• Botox tested for depression and social anxiety

    Army veteran Vivian Cooke has long struggled with debilitating depression. She has tried alternative therapies and medication to cope with her symptoms.

    “It wasn’t effective. Some side effects would be headaches or stomachache,” she told CBS News.

    Then three years ago, she decided to try something different after hearing about a study testing Botox to treat depression.

    While Botox is commonly used for cosmetic purposes, doctors say the reasoning behind the treatment for depression may not be what you expect.

    “We don’t believe it has anything to do with looks,” says researcher Dr. Eric Finzi of Chevy Chase Cosmetic Center.

    Rather, he says it’s because facial expressions are part of the circuit of the brain related to mood.

    “Fear, anger and sadness — all go through this muscle,” Finzi told CBS News, pointing out the area between the eyebrows where frown lines appear. “So Botox basically inhibits the muscle and calms it down, so it becomes more difficult to feel those negative emotions.”
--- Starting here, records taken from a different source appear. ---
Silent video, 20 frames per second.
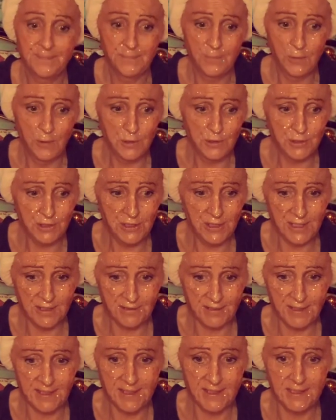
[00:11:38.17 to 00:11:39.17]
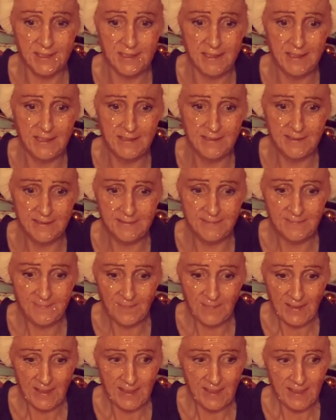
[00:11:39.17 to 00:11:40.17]
What do you think of that?
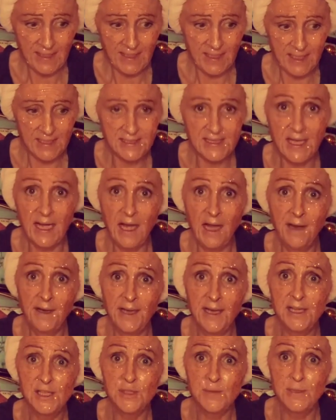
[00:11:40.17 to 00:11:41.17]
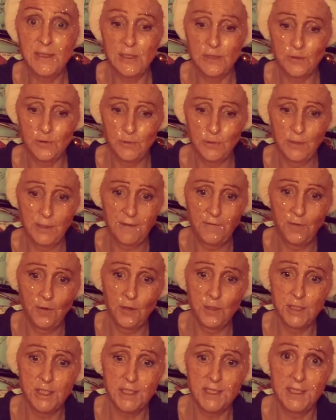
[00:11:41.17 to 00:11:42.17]
Is that a nice wee story for
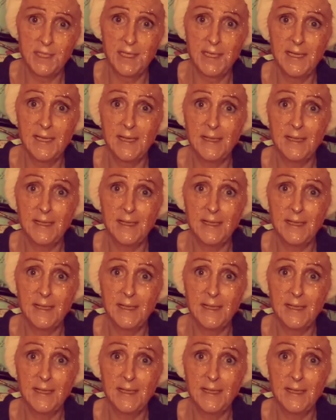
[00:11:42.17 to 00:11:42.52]
you tonight?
    The makers of Botox recently announced plans for the final phase of testing it as a treatment for depression. Finzi notes previous studies show between 50 to 60 percent of patients may benefit from the treatment.

    “Our hope is eventually it will form a place as one of the tools to treat depression,” he said.

    Botox is a prescription drug that blocks nerve signals to muscles in the injection area. Its effects are temporary and typically wear off after three months. Botox is currently FDA approved for cosmetic use to lessen frown lines, and for medical use to treat a number of conditions including chronic migraines, bladder incontinence, excessive underarm perspiration, and certain types of neck pain and eye issues. Costs vary widely, but the American Society for Aesthetic Plastic Surgery said the average price for a Botox treatment in 2016 was $376.

    Researchers are also studying whether Botox can treat social anxiety and bipolar disorder.

    As for Cooke, she said she noticed a change in her depression almost immediately.

    “I found overall my mood was better on a day-to-day basis,” she said. “I had less problems with depression.”

    Even though the study she took part in is now over, she said she will continue to get Botox injections.